Des premiers monochromes de Malevich qui les concevait comme un passage vers l’infini aux champs colorés de Rothko s’ouvrant sur une expérience intérieure, du bleu intense de Klein aux noirs vibrants de Soulages, le monochrome n’a cessé de se réinventer.
Depuis quarante ans, Marie-Jo Lafontaine lui apporte sa propre contribution. Elle ne cesse d’explorer cet espace pictural au chromatisme simplifié mais où peuvent se projeter à l’infini des émotions, des sentiments, des paysages mentaux.
Sur des toiles aux formats étudiés (nombre d’or), sont déposés avec une grande douceur une ou quelques couleurs (ses monochromes peuvent être des bi ou trichromes). Des surfaces mates et lisses dans laquelle l’artiste exprime ses univers intérieurs.
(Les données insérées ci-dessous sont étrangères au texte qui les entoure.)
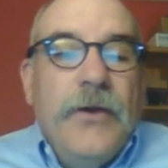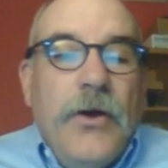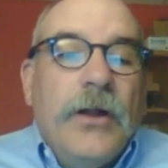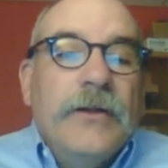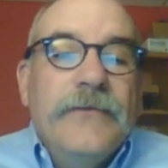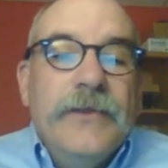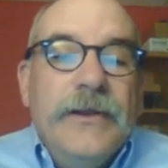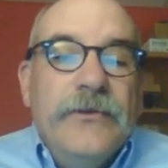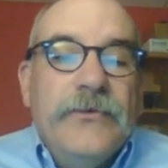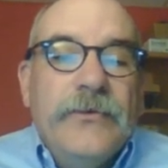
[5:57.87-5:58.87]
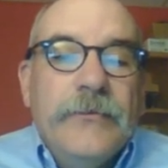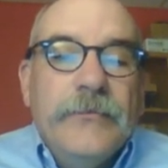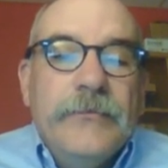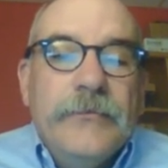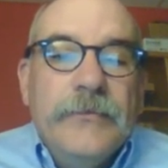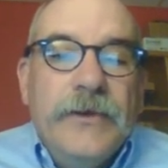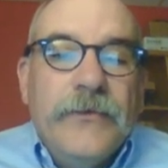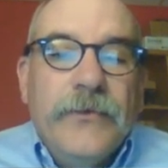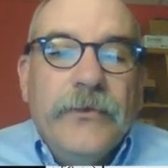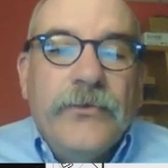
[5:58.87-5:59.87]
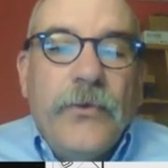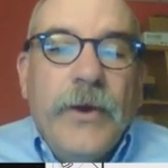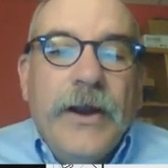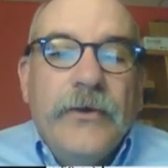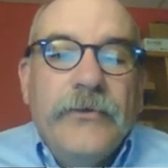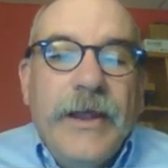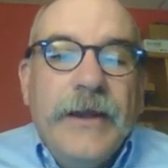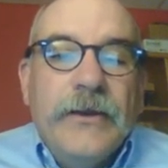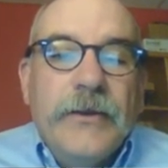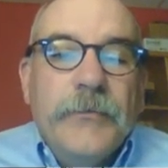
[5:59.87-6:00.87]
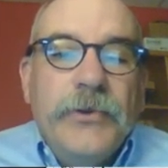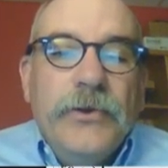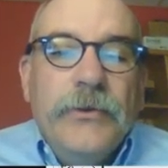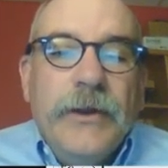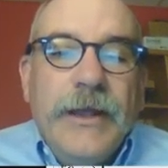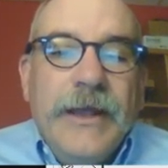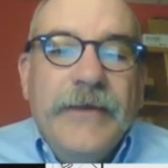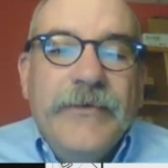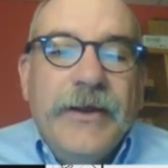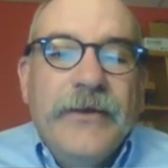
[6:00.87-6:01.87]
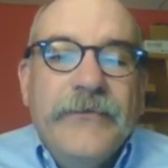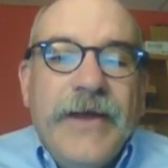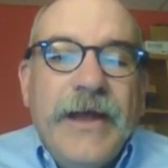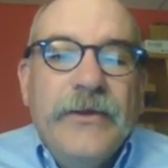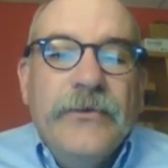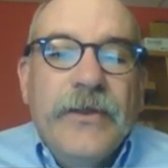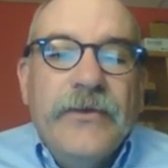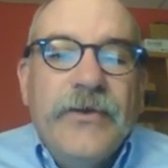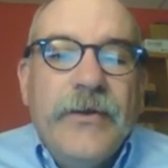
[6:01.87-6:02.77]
all of these different squares and compute a value that's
L’absence de représentation faisant fonction de miroir, de lieu ouvert à toutes les interprétations, le monochrome prête à la rêverie, à l’onirisme, il est peut être le plus évident des autoportraits. En offrant une plus grande liberté que les images qui conditionnent le sens en le manipulant, il ouvre la voie à l’imagination, au souvenir ("On dit que j’imagine, c’est pas vrai, je me souviens". Van Gogh).
Les toiles présentées à la galerie Guy Pieters ont des couleurs tendres, pastel, en référence à celles de la Renaissance (des gris, des roses, des ocres,..), évoquant des paysages aux horizons apaisants où la tension, néanmoins palpable, est contenue.
Avec ses portraits d’adolescents, l’artiste engage le monochrome sur de nouvelles voies. Elle confronte des visages placés sur des fonds unis faisant jouer à la couleur le rôle de complémentaire ou de dominante. Elle permet ainsi aux portraits de se détacher, d’amplifier leur présence silencieuse, les yeux fixés sur l’objectif, provoquant un mise en abyme des regards (qui regarde qui ?).
Ces adolescents sont toujours cadrés serrés de la même manière, épaules nues.
Ce ne sont plus des enfants, pas encore des adultes. Prenant conscience de leur individualité, de leurs désirs, ils cherchent à se situer. Leurs yeux inquiets qui interrogent l’avenir nous questionnent sur nous mêmes en nous renvoyant à notre propre regard d’adolescent, un regard qui, même s’il s’est un peu estompé, ne nous a pas quitté, il est toujours là et on ne doit pas le décevoir. Marie-Jo Lafontaine lui prête l’avenir du monde. Elle y lit sa fragilité, sa peur de l’avenir et en même temps sa détermination à changer le monde.
Dans ses autres travaux, le monochrome reste présent pour affirmer ou contraster le sujet. Ainsi ses fleurs étonnantes, aux couleurs excessives, manipulées, beautés fragiles et éphémères, sont soulignées de monochromes reprenant la teinte dominante. Organisées sous forme de diptyque ou de triptyque, beaucoup de ses photographies explorent le thème des fleurs associé aux portraits ou aux danseuses.
La vidéo occupe aussi l’esprit de l’artiste qui a eu besoin très tôt d’entamer un travail centré sur le mouvement, la plasticité des corps. Les robes des danseuses de tango ou de flamenco, le corps partiellement nu de la danseuse orientale, filmés parfois au ralenti, révèlent la sensualité, l’excitation retenue. Une autre vidéo (monochrome), montre une nageuse se mouvant dans un bassin transparent entre origine de la vie et danger d’étouffement.
Du monochrome le plus calme aux danses endiablée, Lafontaine tente de cerner le réel pour nous le rendre sensible sans faux semblants.
Il y a une franchise dans son propos, une précision, une recherche de rigueur. Le discours doit être tranchant et la beauté au delà de la fragilité. Observatrice attentive du monde, elle nous le restitue le métaphoriquement dans un éclairage puissant. Dans ses bi- ou trichromies, un angle franc déplace la ligne d’horizon, ses portraits comme ses fleurs sont frontaux, ses danseuses ne trichent pas, leur sensualité est offerte aux regards
Une œuvre multiple et transdisciplinaire comme pour dire une colère qui s’exprime dans une recherche de précision afin de "retenir et fixer ce qui est sublime".